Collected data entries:

--- START ---

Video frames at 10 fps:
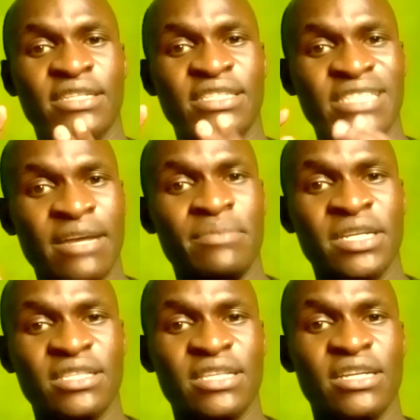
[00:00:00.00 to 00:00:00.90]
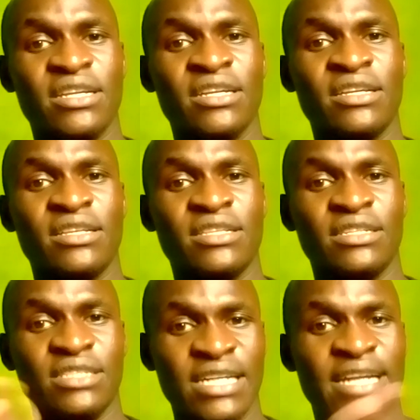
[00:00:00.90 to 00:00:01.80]
disturbing the
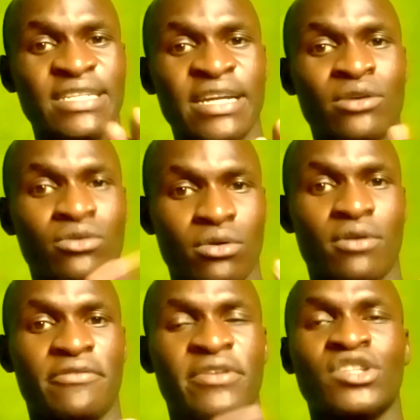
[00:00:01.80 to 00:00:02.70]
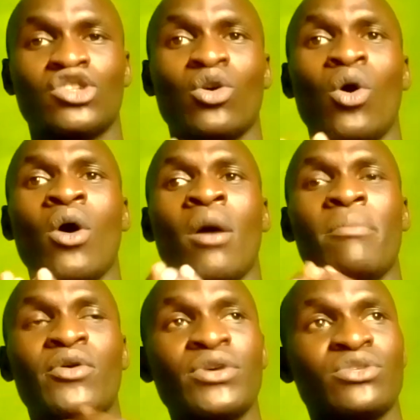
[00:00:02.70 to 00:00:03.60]
DNA growth. So
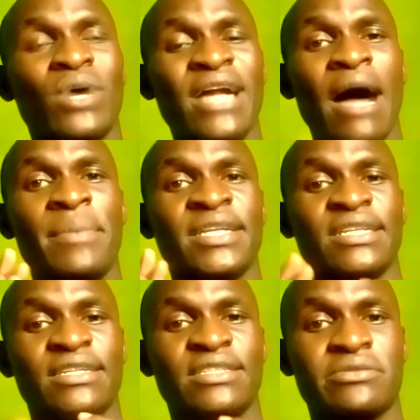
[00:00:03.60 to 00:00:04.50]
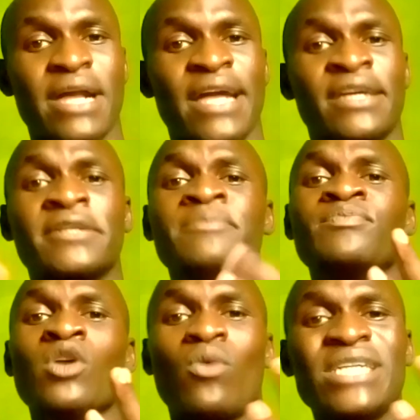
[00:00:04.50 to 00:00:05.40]
because what happened is like
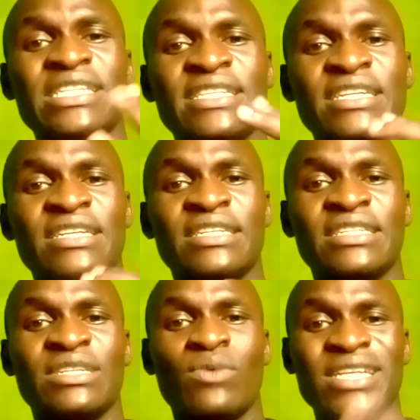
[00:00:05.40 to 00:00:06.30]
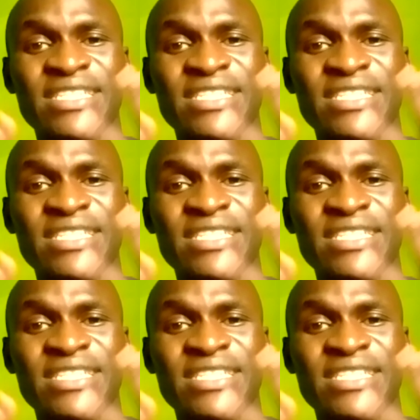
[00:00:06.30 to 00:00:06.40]
once the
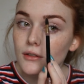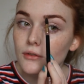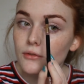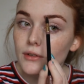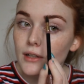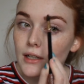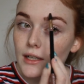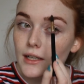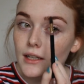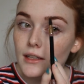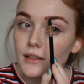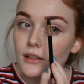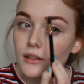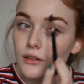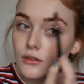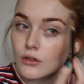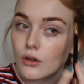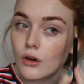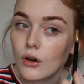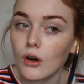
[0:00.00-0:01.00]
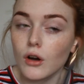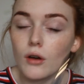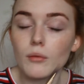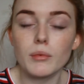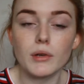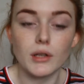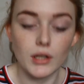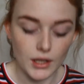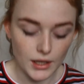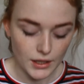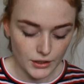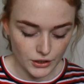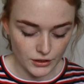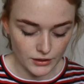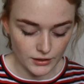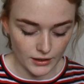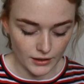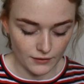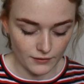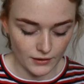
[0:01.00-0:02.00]
fill it in at the top
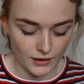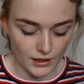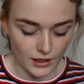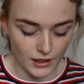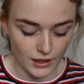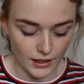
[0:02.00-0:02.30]
just to give it that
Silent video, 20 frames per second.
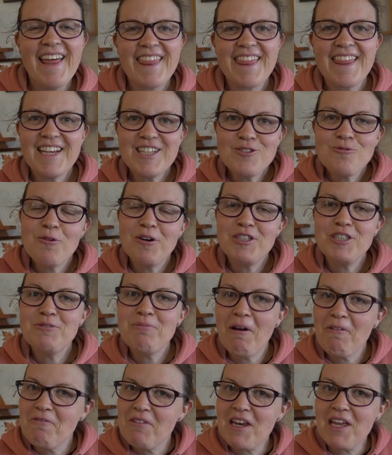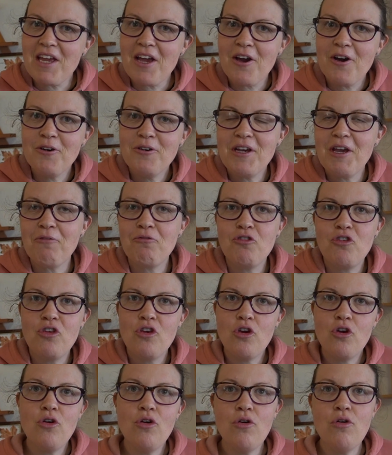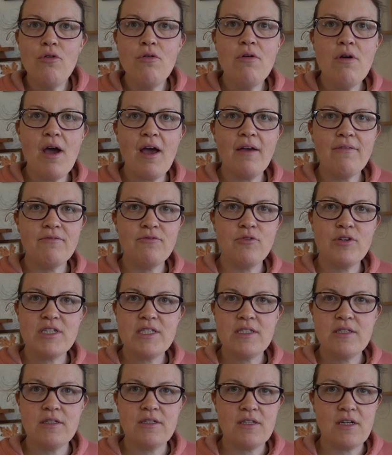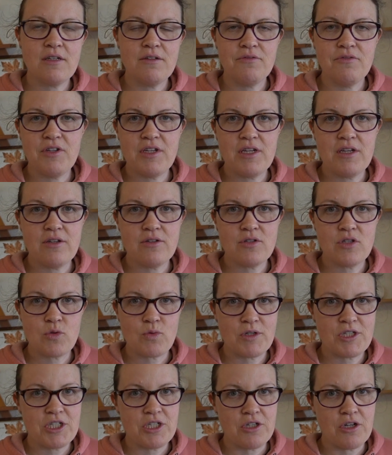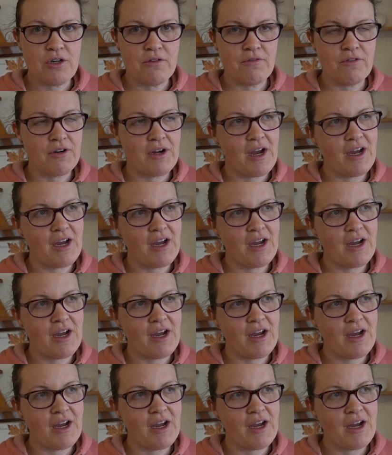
Thanks for watching my video. If you have recently done videos switching over,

--- END ---

▶ TO DO:
Only the text of the records belongs in your answer, copied exactly as it appears above.

▶ REPLY:
Video frames at 10 fps:
[00:00:00.00 to 00:00:00.90]
[00:00:00.90 to 00:00:01.80]
disturbing the
[00:00:01.80 to 00:00:02.70]
[00:00:02.70 to 00:00:03.60]
DNA growth. So
[00:00:03.60 to 00:00:04.50]
[00:00:04.50 to 00:00:05.40]
because what happened is like
[00:00:05.40 to 00:00:06.30]
[00:00:06.30 to 00:00:06.40]
once the
[0:00.00-0:01.00]
[0:01.00-0:02.00]
fill it in at the top
[0:02.00-0:02.30]
just to give it that
Silent video, 20 frames per second.
Thanks for watching my video. If you have recently done videos switching over,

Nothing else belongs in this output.